Certainly, not everyone will develop significant damage producing isolated gastrocnemius contracture in their lifetime. What is the incidence of equinus? And who is prone to develop it and can we identify them and apply preventative stretching before pathology develops? Are there recognizable subtle gait variances that produce equinus?

Certainly, in most cases, equinus develops bilaterally and approximately equally. Then why are resulting problems often present on just one side or the other? One very tangible and very common cause of unilateral equinus is one limb that is left fallow for a period of time due to injury, or elective limb surgery, or recovery from a total knee only to develop plantar fasciitis in the ensuing months.

Given that we as a culture finally embrace subtle equinus as a significant problem, should we stretch calves or have them surgically lengthened? What guidelines for stretching versus surgically lengthening might there be developed? The current guidelines for considering surgery after 6 months of failed non-operative treatment is likely incorrect. The 6-month time frame is adequate; however, what defines the failed non-operative treatment? Traditionally speaking as well as today, non-operative treatment for these issues includes a random inconsistent mixture of palliative conservative measures directed at the obvious Achilles, foot or ankle problem and does not address the equinus (23).
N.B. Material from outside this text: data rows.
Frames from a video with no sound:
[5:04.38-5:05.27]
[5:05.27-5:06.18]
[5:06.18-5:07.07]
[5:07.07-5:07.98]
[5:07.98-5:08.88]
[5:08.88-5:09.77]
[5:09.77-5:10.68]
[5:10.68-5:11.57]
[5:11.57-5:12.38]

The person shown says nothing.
Certainly, the current trend is toward surgical correction of which this author disagrees.

Conclusion

It appears that merely being human places us at risk of developing acquired non-traumatic foot and ankle problems. This damage is mediated through our unique anatomy and the gastrocnemius that tightens for a number of reasons (5). The split second effect explains exactly how a silent equinus contracture, that seemingly has little to do with the foot and ankle below, can gradually cause significant harm when left undetected and unattended.

The isolated gastrocnemius contracture must be addressed as the definitive treatment for many if not the majority of non-traumatic acquired foot and ankle pathology (Appendix A). While treating the obvious foot or ankle problem is advisable and can be of great benefit to the patient, it must be considered only as adjunctive and palliative.
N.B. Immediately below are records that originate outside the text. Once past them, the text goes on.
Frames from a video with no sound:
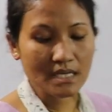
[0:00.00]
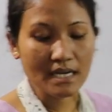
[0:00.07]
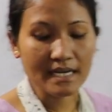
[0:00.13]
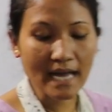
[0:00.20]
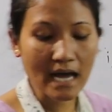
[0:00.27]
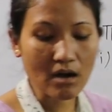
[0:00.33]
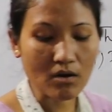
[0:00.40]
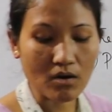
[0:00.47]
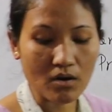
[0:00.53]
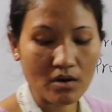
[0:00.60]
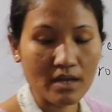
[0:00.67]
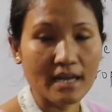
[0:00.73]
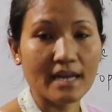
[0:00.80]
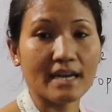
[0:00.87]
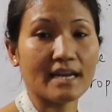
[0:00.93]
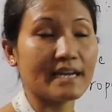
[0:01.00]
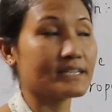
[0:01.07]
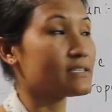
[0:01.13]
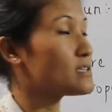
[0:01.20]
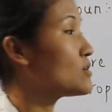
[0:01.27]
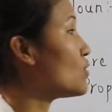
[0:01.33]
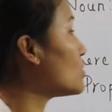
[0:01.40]
Now
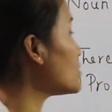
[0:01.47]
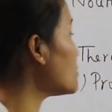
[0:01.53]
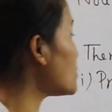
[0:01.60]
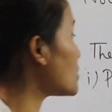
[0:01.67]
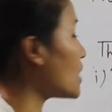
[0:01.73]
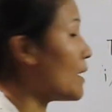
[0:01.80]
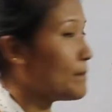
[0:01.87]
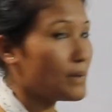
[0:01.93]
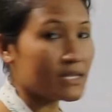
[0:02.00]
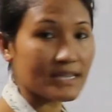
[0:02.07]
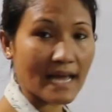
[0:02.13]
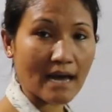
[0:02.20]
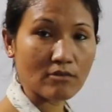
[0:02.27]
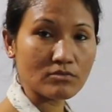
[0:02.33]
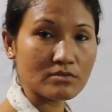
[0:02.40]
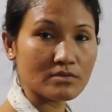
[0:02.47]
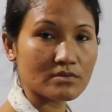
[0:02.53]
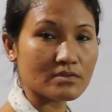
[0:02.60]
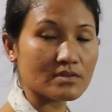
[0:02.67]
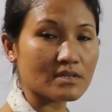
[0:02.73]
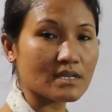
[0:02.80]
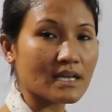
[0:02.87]
let's go to common noun,
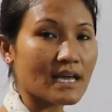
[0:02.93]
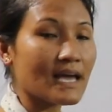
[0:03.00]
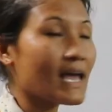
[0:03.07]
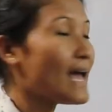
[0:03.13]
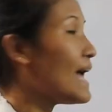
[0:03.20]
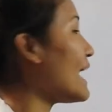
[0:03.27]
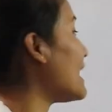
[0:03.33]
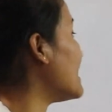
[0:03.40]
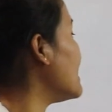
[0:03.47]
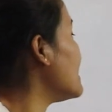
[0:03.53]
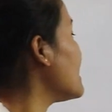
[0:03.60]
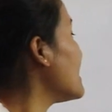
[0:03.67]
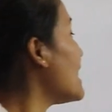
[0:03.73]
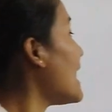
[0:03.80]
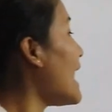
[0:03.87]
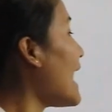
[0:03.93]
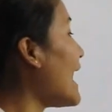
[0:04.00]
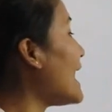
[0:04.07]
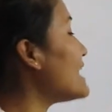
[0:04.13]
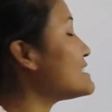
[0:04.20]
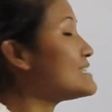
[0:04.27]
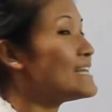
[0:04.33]
and
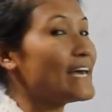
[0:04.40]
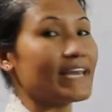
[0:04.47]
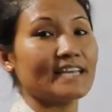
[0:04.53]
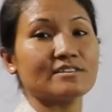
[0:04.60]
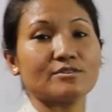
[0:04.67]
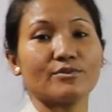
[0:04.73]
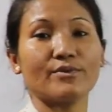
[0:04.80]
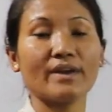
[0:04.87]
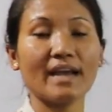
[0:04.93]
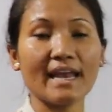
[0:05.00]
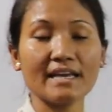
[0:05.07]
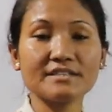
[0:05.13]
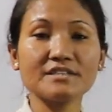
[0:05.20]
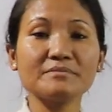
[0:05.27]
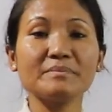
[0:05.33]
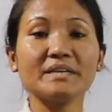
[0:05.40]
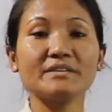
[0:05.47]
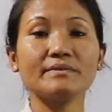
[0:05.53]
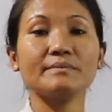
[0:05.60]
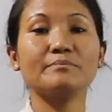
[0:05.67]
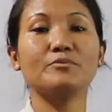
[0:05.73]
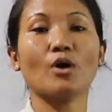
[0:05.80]
as there is a relation
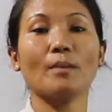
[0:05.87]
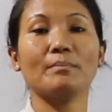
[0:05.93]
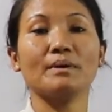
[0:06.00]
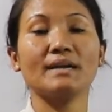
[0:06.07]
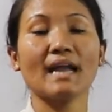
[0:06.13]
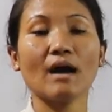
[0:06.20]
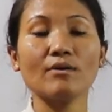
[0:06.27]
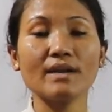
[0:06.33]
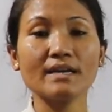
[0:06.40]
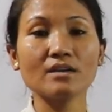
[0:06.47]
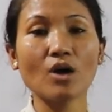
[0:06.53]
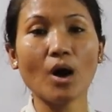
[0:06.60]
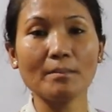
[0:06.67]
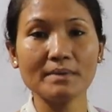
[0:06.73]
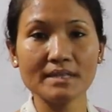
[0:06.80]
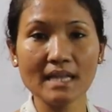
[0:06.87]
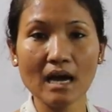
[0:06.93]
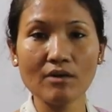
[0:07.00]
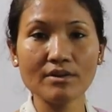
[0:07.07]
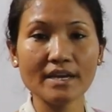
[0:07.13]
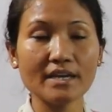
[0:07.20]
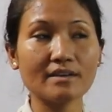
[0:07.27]
between proper noun and common
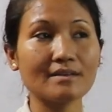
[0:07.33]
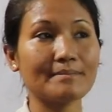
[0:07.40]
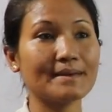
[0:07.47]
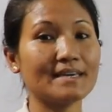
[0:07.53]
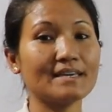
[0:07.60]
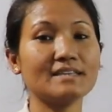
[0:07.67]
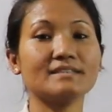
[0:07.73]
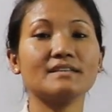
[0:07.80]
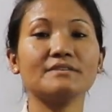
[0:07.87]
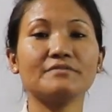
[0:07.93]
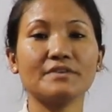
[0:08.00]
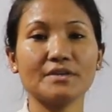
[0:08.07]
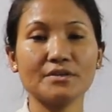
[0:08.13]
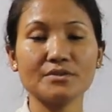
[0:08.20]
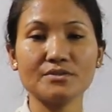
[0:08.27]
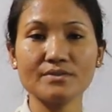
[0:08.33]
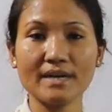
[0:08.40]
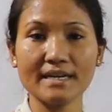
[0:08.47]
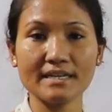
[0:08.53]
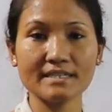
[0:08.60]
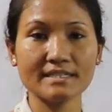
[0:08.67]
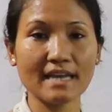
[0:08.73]
noun, it will be easier for you to
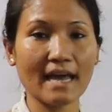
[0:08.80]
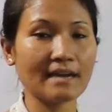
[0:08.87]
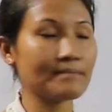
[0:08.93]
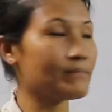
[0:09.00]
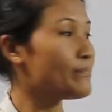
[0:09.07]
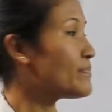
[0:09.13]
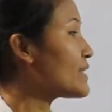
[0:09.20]
understand.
This crucial concept must be vetted and passed on to as many people as possible and as fast as possible. We have already waited over a century since first described by Nutt (57); let us not wait too much longer. Better yet, going forward, we must promote prevention in the form of proactive daily calf stretching before the damage occurs.

Author Contributions

This article in its entirety considering originality, views, concept form, authorship and future communication is the sole responsibility of JA, MD.

Conflict of Interest Statement

The author declares a potential conflict of interest with respect to the publication of this article and the One Stretch®, but not to this original research or authorship. The reviewer, KO, and handling Editor declared their shared affiliation, and the handling Editor states that the process nevertheless met the standards of a fair and objective review.